- What you have to do:
Beginning at the line containing "[2:18.63-2:19.70]", output every line to the end of the data below exactly as it appears.

___ Task inputs ___

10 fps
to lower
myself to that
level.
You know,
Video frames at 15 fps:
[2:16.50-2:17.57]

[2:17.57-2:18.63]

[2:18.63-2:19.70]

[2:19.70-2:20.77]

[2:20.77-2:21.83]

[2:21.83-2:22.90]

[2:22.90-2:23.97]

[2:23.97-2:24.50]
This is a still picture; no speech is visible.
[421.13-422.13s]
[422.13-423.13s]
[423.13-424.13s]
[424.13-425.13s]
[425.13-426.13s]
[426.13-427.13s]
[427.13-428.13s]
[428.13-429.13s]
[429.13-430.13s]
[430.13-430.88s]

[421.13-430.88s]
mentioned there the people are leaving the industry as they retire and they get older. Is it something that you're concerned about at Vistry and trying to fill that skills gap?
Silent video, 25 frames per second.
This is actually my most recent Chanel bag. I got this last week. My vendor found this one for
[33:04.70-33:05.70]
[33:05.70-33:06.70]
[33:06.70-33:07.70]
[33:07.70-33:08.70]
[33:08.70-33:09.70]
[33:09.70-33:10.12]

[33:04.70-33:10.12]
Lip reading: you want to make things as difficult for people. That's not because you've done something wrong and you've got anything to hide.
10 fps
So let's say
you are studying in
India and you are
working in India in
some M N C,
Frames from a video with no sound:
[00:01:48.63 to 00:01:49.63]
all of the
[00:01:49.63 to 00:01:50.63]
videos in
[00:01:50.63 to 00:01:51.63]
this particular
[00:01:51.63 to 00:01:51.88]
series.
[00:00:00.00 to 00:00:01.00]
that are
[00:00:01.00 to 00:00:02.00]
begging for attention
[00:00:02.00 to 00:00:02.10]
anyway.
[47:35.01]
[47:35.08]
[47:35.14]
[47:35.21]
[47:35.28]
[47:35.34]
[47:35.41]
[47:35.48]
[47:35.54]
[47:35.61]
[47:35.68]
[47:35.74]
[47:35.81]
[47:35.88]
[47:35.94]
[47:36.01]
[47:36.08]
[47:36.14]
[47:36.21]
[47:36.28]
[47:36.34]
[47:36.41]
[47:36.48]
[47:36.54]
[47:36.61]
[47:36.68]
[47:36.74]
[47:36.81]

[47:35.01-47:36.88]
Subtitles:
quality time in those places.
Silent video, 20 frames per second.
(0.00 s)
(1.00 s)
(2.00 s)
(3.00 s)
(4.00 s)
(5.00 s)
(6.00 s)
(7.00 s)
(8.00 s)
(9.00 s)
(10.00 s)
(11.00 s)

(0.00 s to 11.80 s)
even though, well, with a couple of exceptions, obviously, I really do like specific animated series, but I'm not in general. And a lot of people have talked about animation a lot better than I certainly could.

___

- Answer space:
[2:18.63-2:19.70]

[2:19.70-2:20.77]

[2:20.77-2:21.83]

[2:21.83-2:22.90]

[2:22.90-2:23.97]

[2:23.97-2:24.50]
This is a still picture; no speech is visible.
[421.13-422.13s]
[422.13-423.13s]
[423.13-424.13s]
[424.13-425.13s]
[425.13-426.13s]
[426.13-427.13s]
[427.13-428.13s]
[428.13-429.13s]
[429.13-430.13s]
[430.13-430.88s]

[421.13-430.88s]
mentioned there the people are leaving the industry as they retire and they get older. Is it something that you're concerned about at Vistry and trying to fill that skills gap?
Silent video, 25 frames per second.
This is actually my most recent Chanel bag. I got this last week. My vendor found this one for
[33:04.70-33:05.70]
[33:05.70-33:06.70]
[33:06.70-33:07.70]
[33:07.70-33:08.70]
[33:08.70-33:09.70]
[33:09.70-33:10.12]

[33:04.70-33:10.12]
Lip reading: you want to make things as difficult for people. That's not because you've done something wrong and you've got anything to hide.
10 fps
So let's say
you are studying in
India and you are
working in India in
some M N C,
Frames from a video with no sound:
[00:01:48.63 to 00:01:49.63]
all of the
[00:01:49.63 to 00:01:50.63]
videos in
[00:01:50.63 to 00:01:51.63]
this particular
[00:01:51.63 to 00:01:51.88]
series.
[00:00:00.00 to 00:00:01.00]
that are
[00:00:01.00 to 00:00:02.00]
begging for attention
[00:00:02.00 to 00:00:02.10]
anyway.
[47:35.01]
[47:35.08]
[47:35.14]
[47:35.21]
[47:35.28]
[47:35.34]
[47:35.41]
[47:35.48]
[47:35.54]
[47:35.61]
[47:35.68]
[47:35.74]
[47:35.81]
[47:35.88]
[47:35.94]
[47:36.01]
[47:36.08]
[47:36.14]
[47:36.21]
[47:36.28]
[47:36.34]
[47:36.41]
[47:36.48]
[47:36.54]
[47:36.61]
[47:36.68]
[47:36.74]
[47:36.81]

[47:35.01-47:36.88]
Subtitles:
quality time in those places.
Silent video, 20 frames per second.
(0.00 s)
(1.00 s)
(2.00 s)
(3.00 s)
(4.00 s)
(5.00 s)
(6.00 s)
(7.00 s)
(8.00 s)
(9.00 s)
(10.00 s)
(11.00 s)

(0.00 s to 11.80 s)
even though, well, with a couple of exceptions, obviously, I really do like specific animated series, but I'm not in general. And a lot of people have talked about animation a lot better than I certainly could.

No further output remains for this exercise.